Study material Block Start

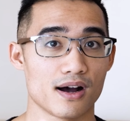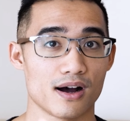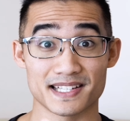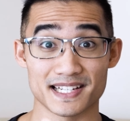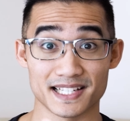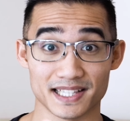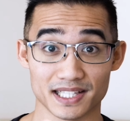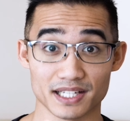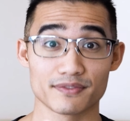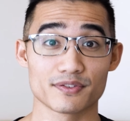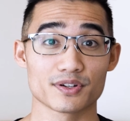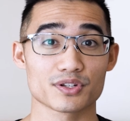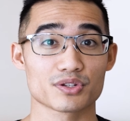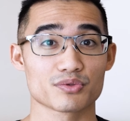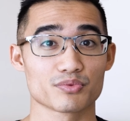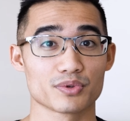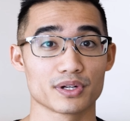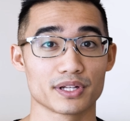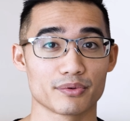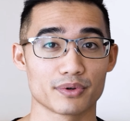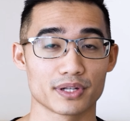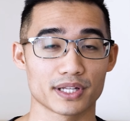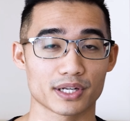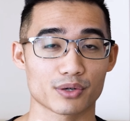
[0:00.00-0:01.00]
Delivers
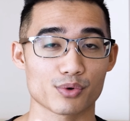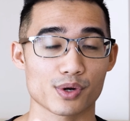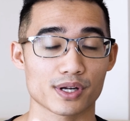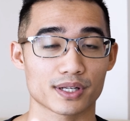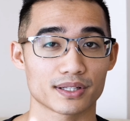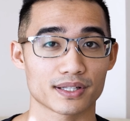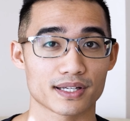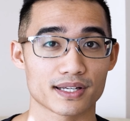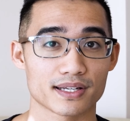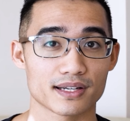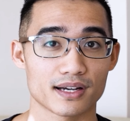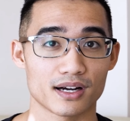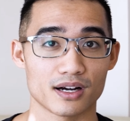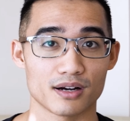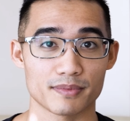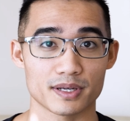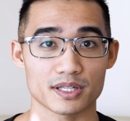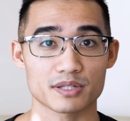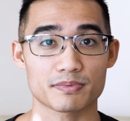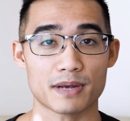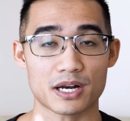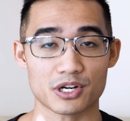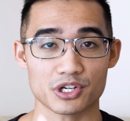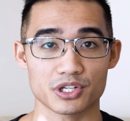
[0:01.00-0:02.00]
really quickly,
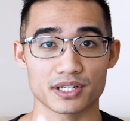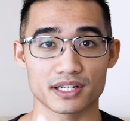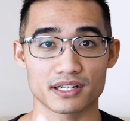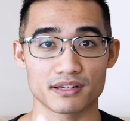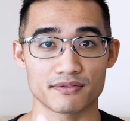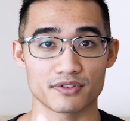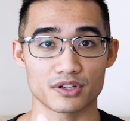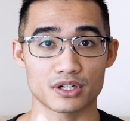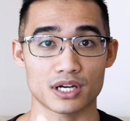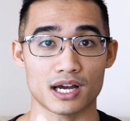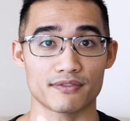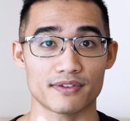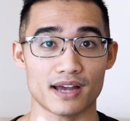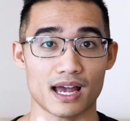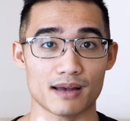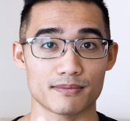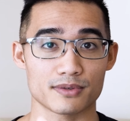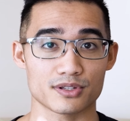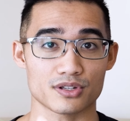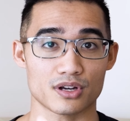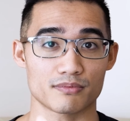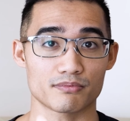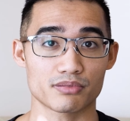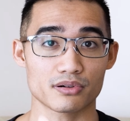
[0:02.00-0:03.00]
especially if you have
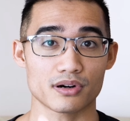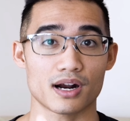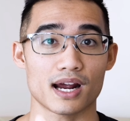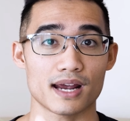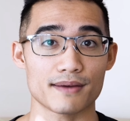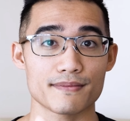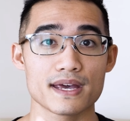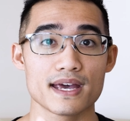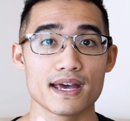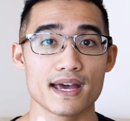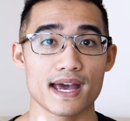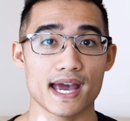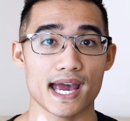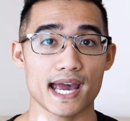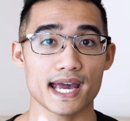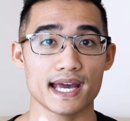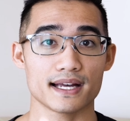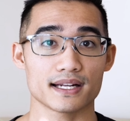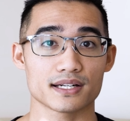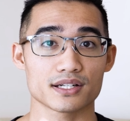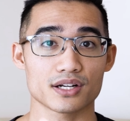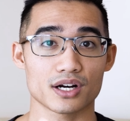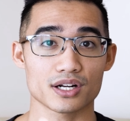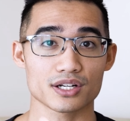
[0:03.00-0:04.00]
Amazon Prime.
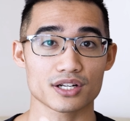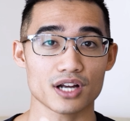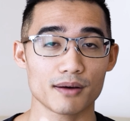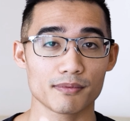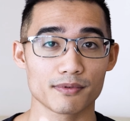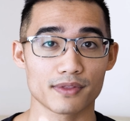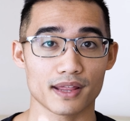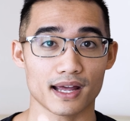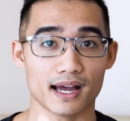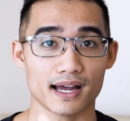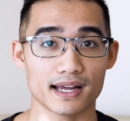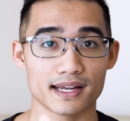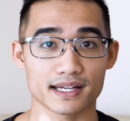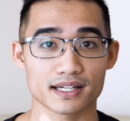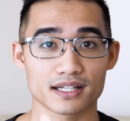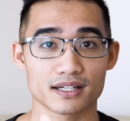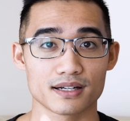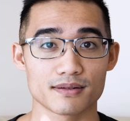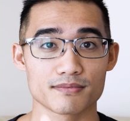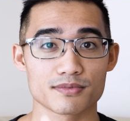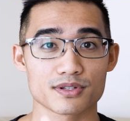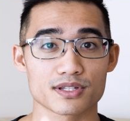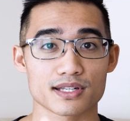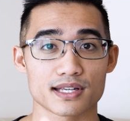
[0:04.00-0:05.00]
And on top of that, it
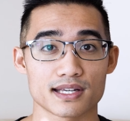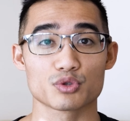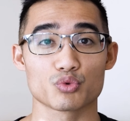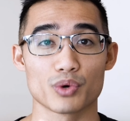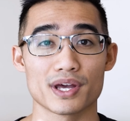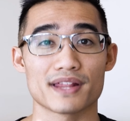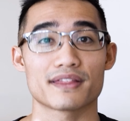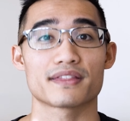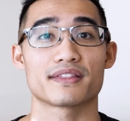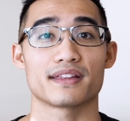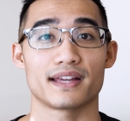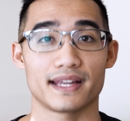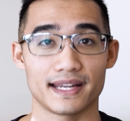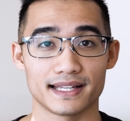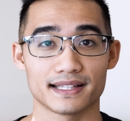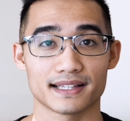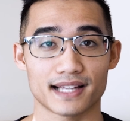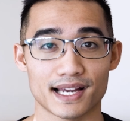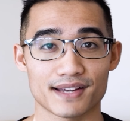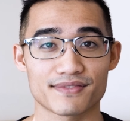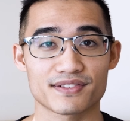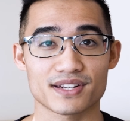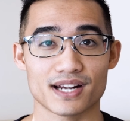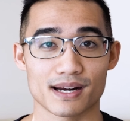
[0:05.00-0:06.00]
comes with a
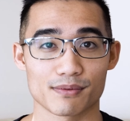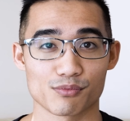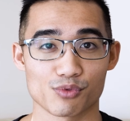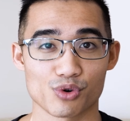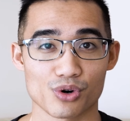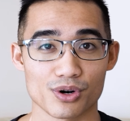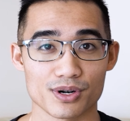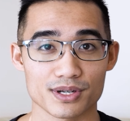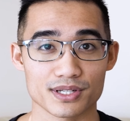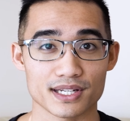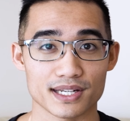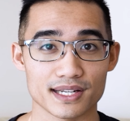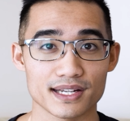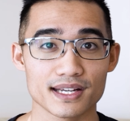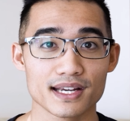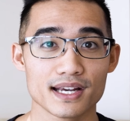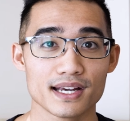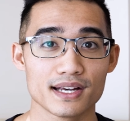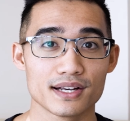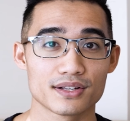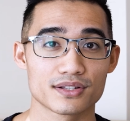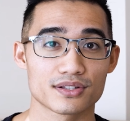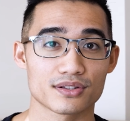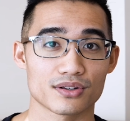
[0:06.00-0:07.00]
lifetime warranty.
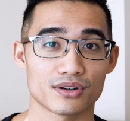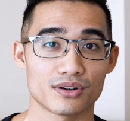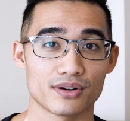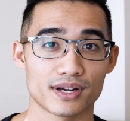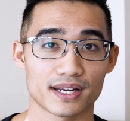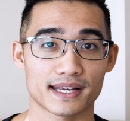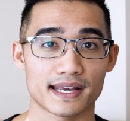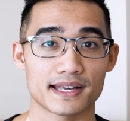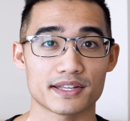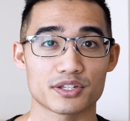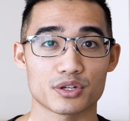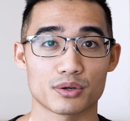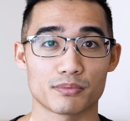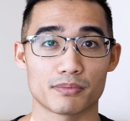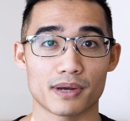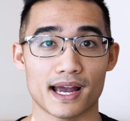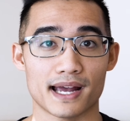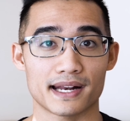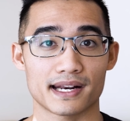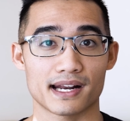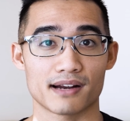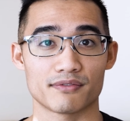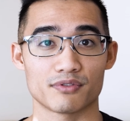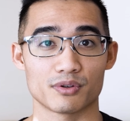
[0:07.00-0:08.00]
So in case your
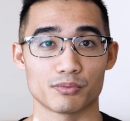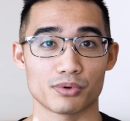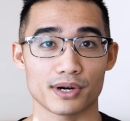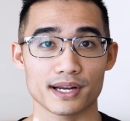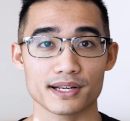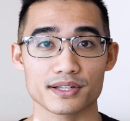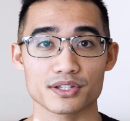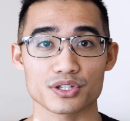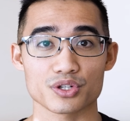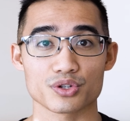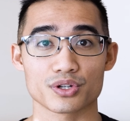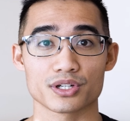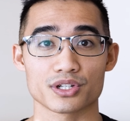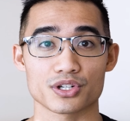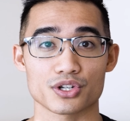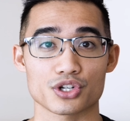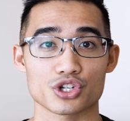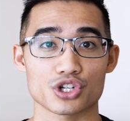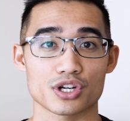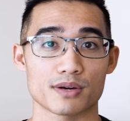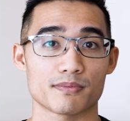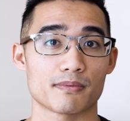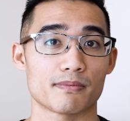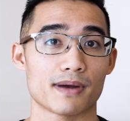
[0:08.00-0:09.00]
band ever breaks, you can just
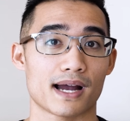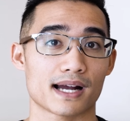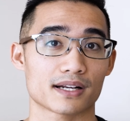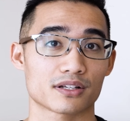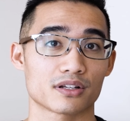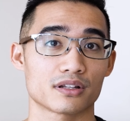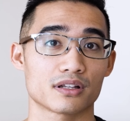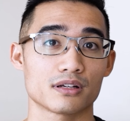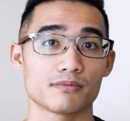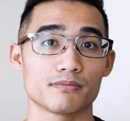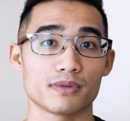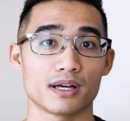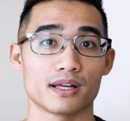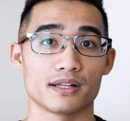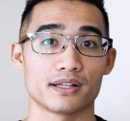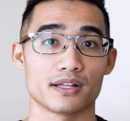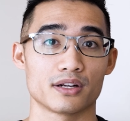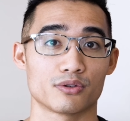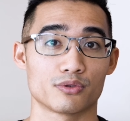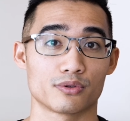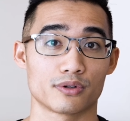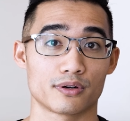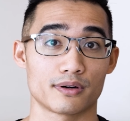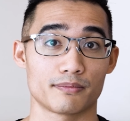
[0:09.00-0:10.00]
ship it back to them and
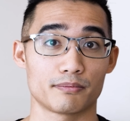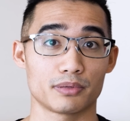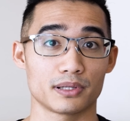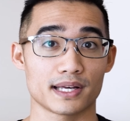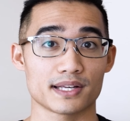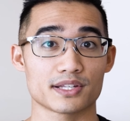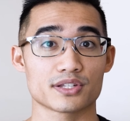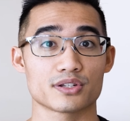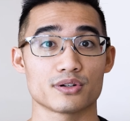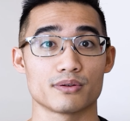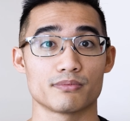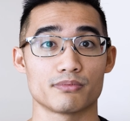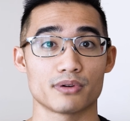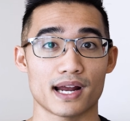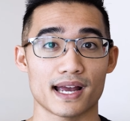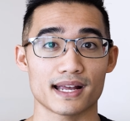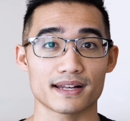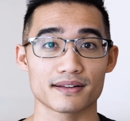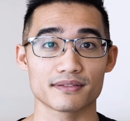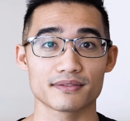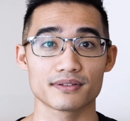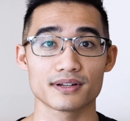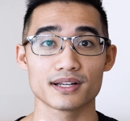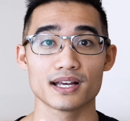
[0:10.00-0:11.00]
they will replace your
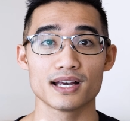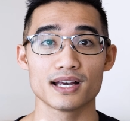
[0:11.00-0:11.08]
band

Study material Block End

**Aim of the task:**
An exact repetition of the listing is needed, with the pictures dropped.

**Solution to the exercise:**
[0:00.00-0:01.00]
Delivers
[0:01.00-0:02.00]
really quickly,
[0:02.00-0:03.00]
especially if you have
[0:03.00-0:04.00]
Amazon Prime.
[0:04.00-0:05.00]
And on top of that, it
[0:05.00-0:06.00]
comes with a
[0:06.00-0:07.00]
lifetime warranty.
[0:07.00-0:08.00]
So in case your
[0:08.00-0:09.00]
band ever breaks, you can just
[0:09.00-0:10.00]
ship it back to them and
[0:10.00-0:11.00]
they will replace your
[0:11.00-0:11.08]
band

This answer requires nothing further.